(Collected data)
******************************
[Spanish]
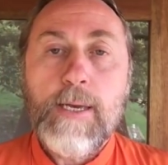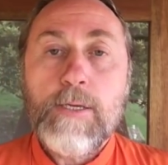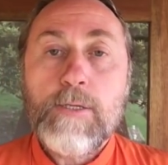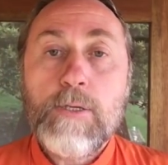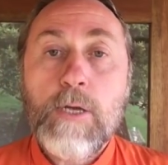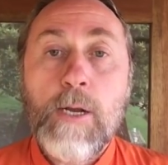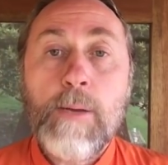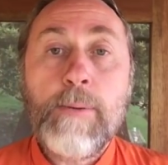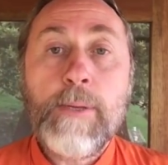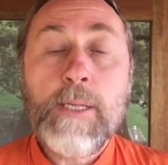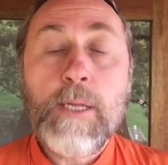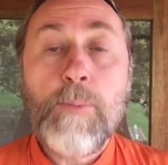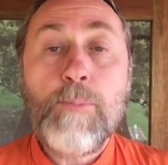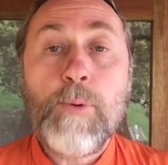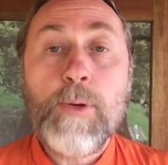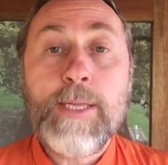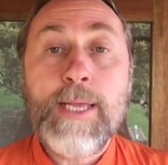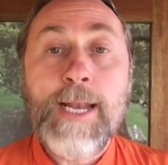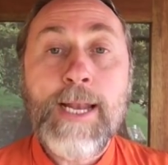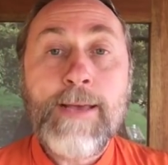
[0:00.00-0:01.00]
Solamente
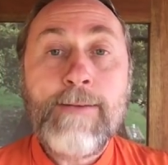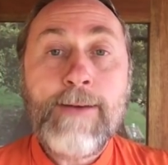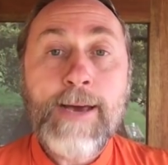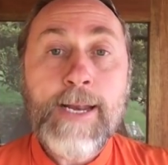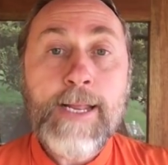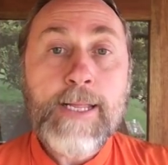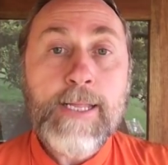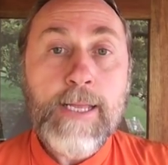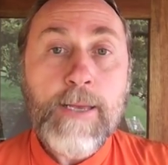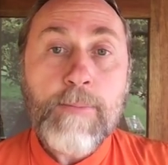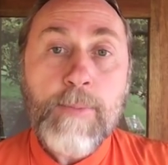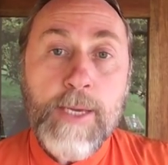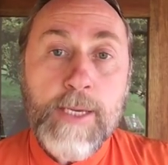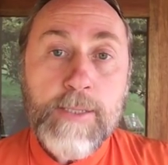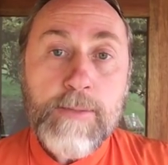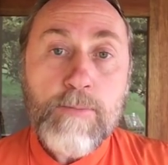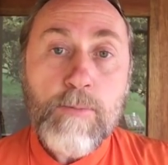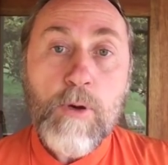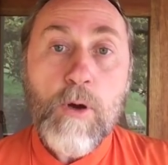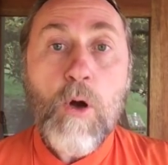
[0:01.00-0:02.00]
puede elevar a ti
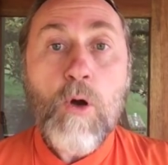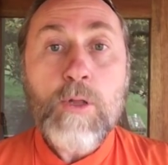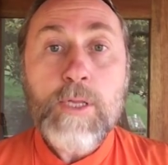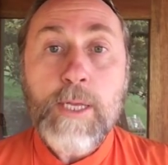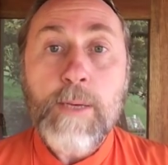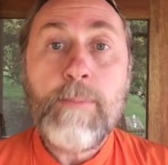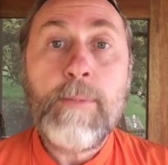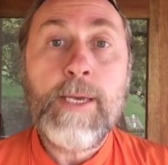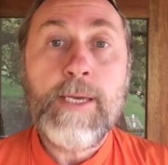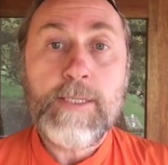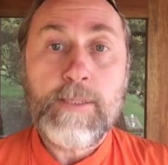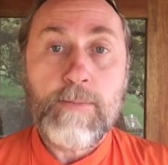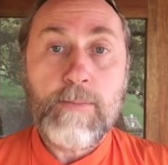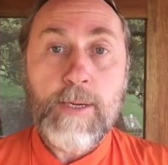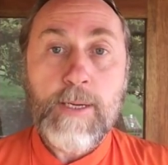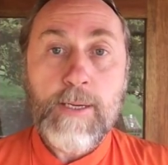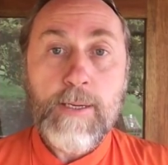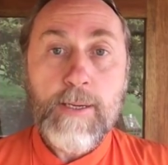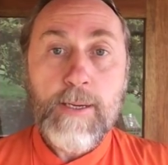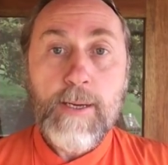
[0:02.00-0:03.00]
mismo o ti
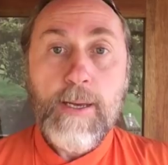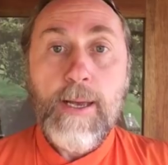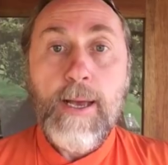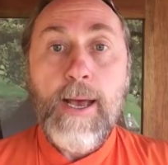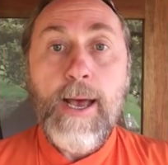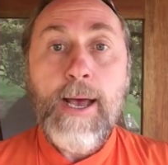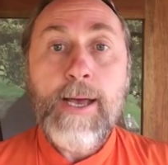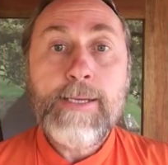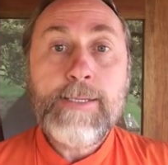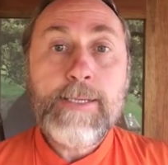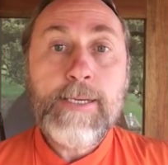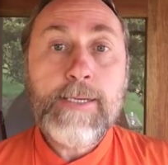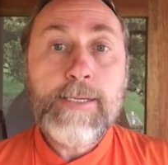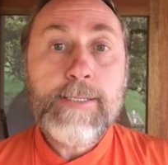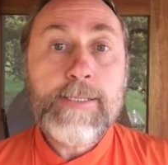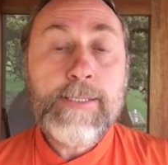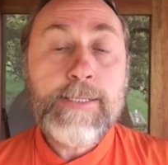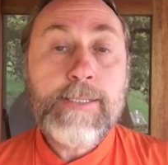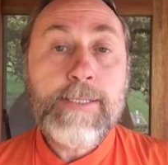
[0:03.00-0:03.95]
misma hace,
******************************
▶ [Your task] Reproduce all of the entries exactly as they appear, though any picture they include must be omitted.

▶ [Answer section]
[Spanish]
[0:00.00-0:01.00]
Solamente
[0:01.00-0:02.00]
puede elevar a ti
[0:02.00-0:03.00]
mismo o ti
[0:03.00-0:03.95]
misma hace,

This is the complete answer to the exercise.